C'est le problème des rêveurs. Par définition, les choses dont ils rêvent n'existent pas encore, ce qui signifie que nous sommes voués à être d'abord déconcertés par elles – oui, même ceux d'entre nous qui ont des affiches de leurs triomphes précédents sur nos murs. Ainsi, les audiences sont préparées parLe parraindes films etApocalypse maintenant(qui bien sûr était une production incontrôlable pour laquelle Coppola s'est lourdement endetté pour la terminer) ont été déconcertés parUn du coeur. Après avoir retrouvé les bonnes grâces de la sagesse conventionnelle, le réalisateur a faitDracula, les (nous) déroutants une fois de plus. Plus d'une décennie plus tard, au momentDraculaavait été récupéré, le public était déconcerté parJeunesse sans jeunesse(2007), une épopée merveilleusement bizarre (et, à mon avis, profondément émouvante) sur un vieil homme roumain (Tim Roth) rajeuni par un coup de foudre.
Jeunesse sans jeunesseétait également autofinancé. Il en va de même pour les deux films très personnels que Coppola a suivi : le drame familialSombre(2009) et le thriller 3D noueux et dingueTwixt(2012). Je suis presque sûr qu'il a perdu de l'argent sur chacun d'eux. Depuis, il n'a pas réalisé de film, bien qu'au fil du temps, il ait réédité et restauré un certain nombre de ses images, ce qui a contribué à leur récupération. Le plus remarquable d'entre eux n'est en fait pas l'un des projets de rêve autofinancés du réalisateur, maisLe Club du Coton, un drame d'époque de 1984 qui était censé lui redonner une respectabilité critique mais qui a également échoué ; Le Director's Cut, en revanche, qui restitue 25 minutes d'images véritablement cruciales, est une véritable révélation.

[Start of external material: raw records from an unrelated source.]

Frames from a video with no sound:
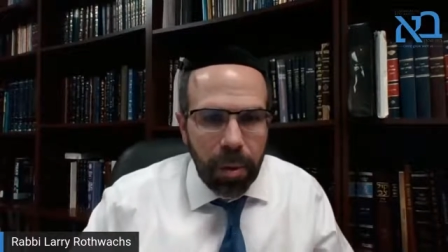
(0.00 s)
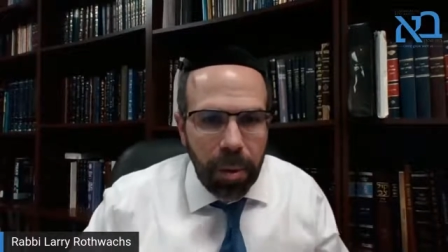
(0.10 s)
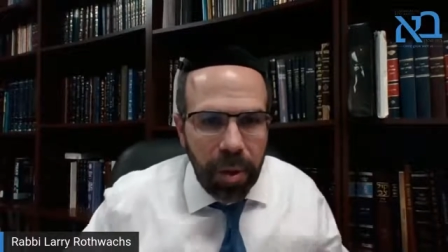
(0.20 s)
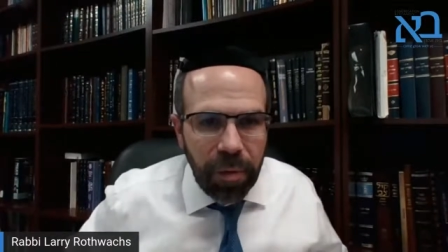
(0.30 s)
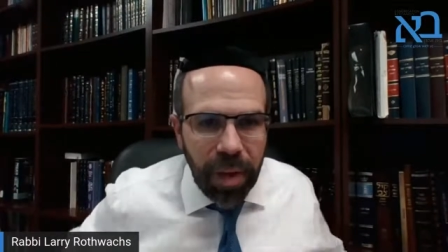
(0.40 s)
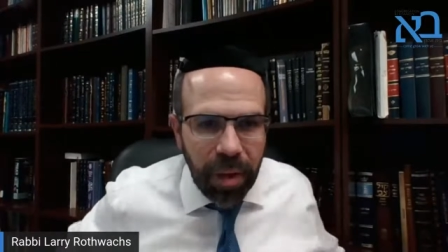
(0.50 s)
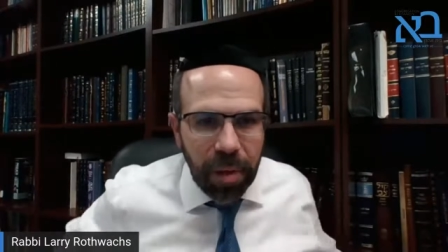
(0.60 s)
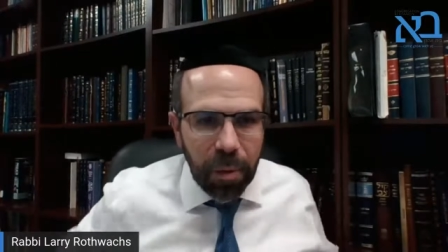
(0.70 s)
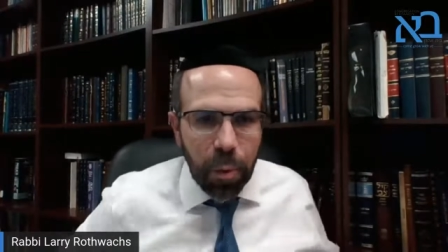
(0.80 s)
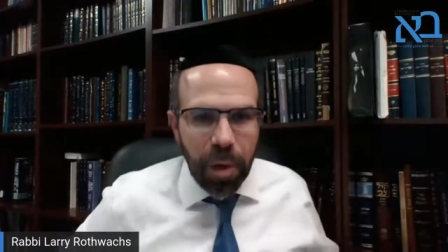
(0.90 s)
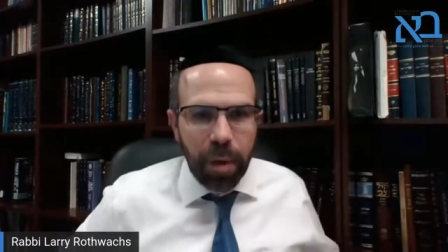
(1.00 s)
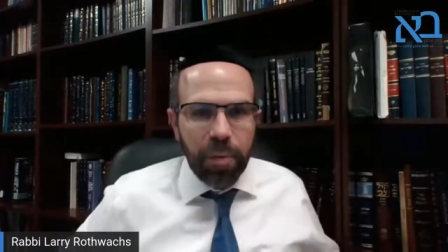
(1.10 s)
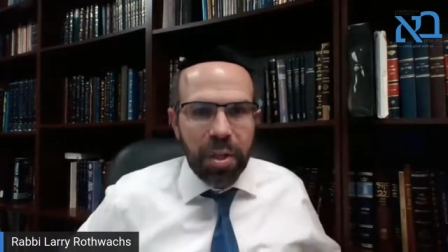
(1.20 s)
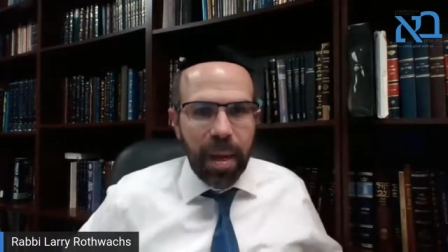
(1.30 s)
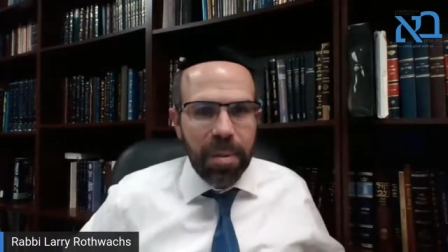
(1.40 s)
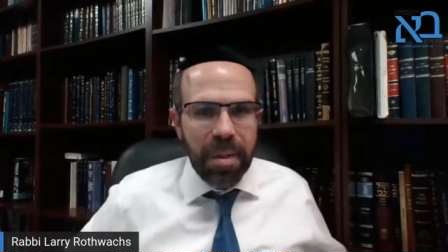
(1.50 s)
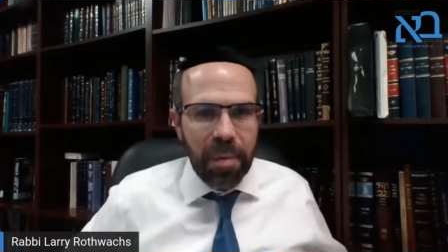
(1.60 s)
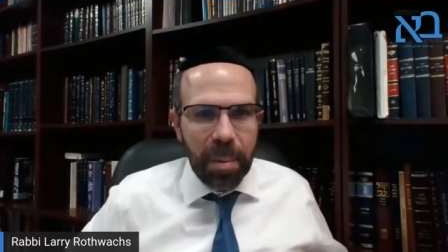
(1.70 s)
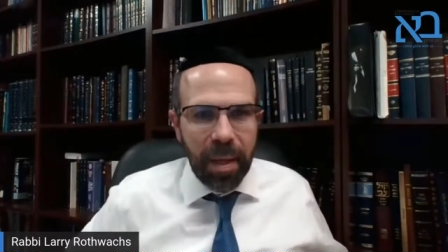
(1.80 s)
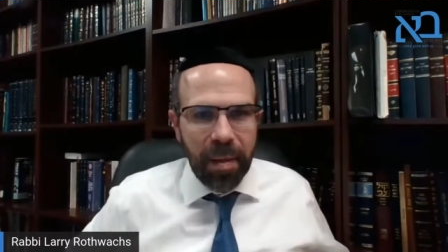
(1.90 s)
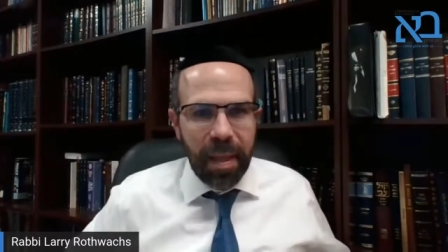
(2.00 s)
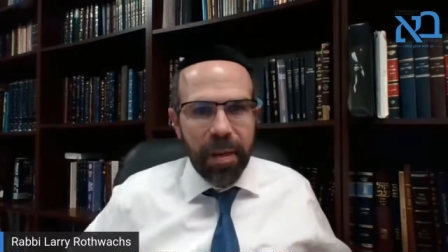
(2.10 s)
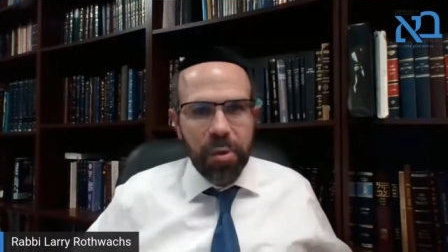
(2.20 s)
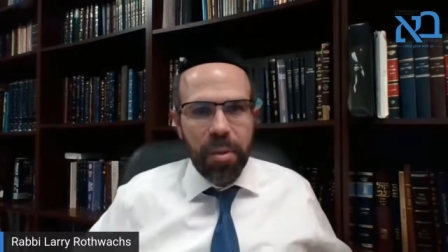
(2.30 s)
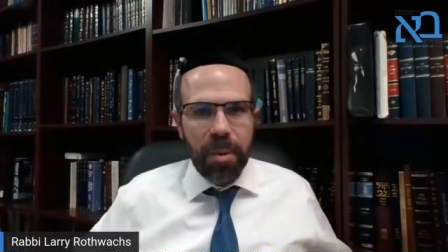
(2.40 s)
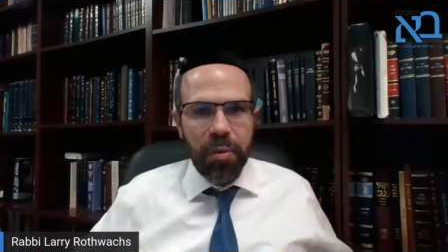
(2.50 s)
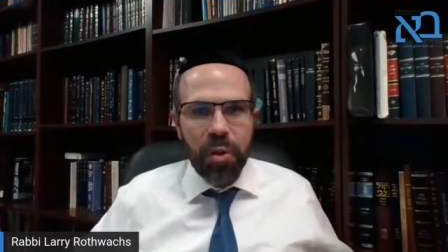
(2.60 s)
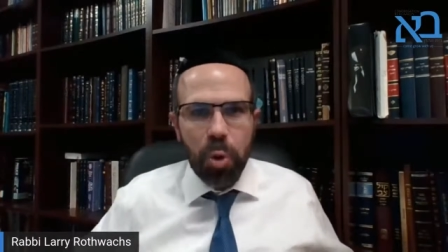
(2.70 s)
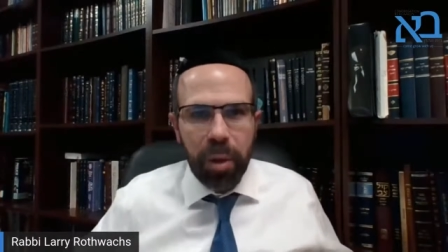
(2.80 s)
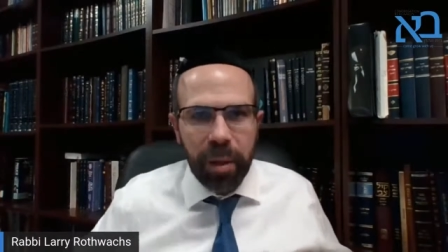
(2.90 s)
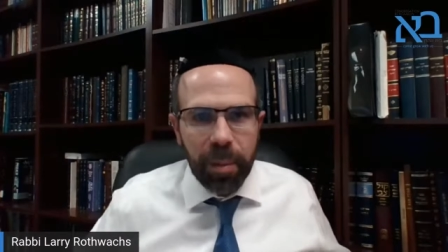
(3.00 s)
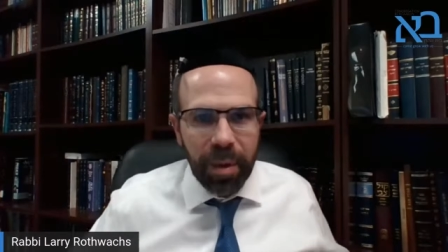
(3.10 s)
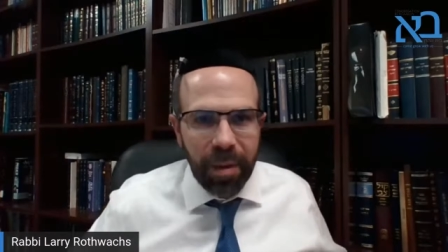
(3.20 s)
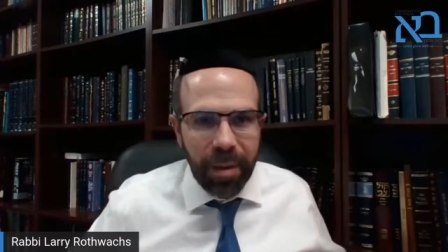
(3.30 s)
Good evening and good Erev Shabbos, everybody, and thank you so much for joining me.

Coppola a joué un long match dès le début, c'est pourquoi ses risques semblent si fous au début. Le monde est meilleur parce queApocalypse maintenantetUn du coeuretDracula de Bram StokeretJeunesse sans jeunesseetLe Club du Cotonsont dedans. Je ne sais pas s'il a déjà participé à ce truc pour gagner de l'argent. Il ne l’est certainement plus maintenant. « Je m'en fiche complètement de l'impact financier. Cela ne signifie rien pour moi", a-t-il déclaréGQl'année dernière. Il a ajouté : « La plus grande chose que j’ai léguée à mes enfants, c’est leur savoir-faire et leur talent. » En d’autres termes, sa famille n’a pas besoin d’argent.
Qui sait à quoi toi et moi penseronsMégalopolequand on le verra enfin. Peut-être plus important encore, qui sait ce que nous en penserons dans cinq, dix et vingt ans.aprèsnous l'avons vu. Mais la vraie question de ce dernier chapitre de la saga Francis Ford Coppola ne concerne pasMégalopole, un film dont nous discuterons beaucoup à sa sortie. Il s'agit de savoir si Hollywood et la culture dans laquelle il diffuse ses films ont encore de la place pour les vrais rêveurs.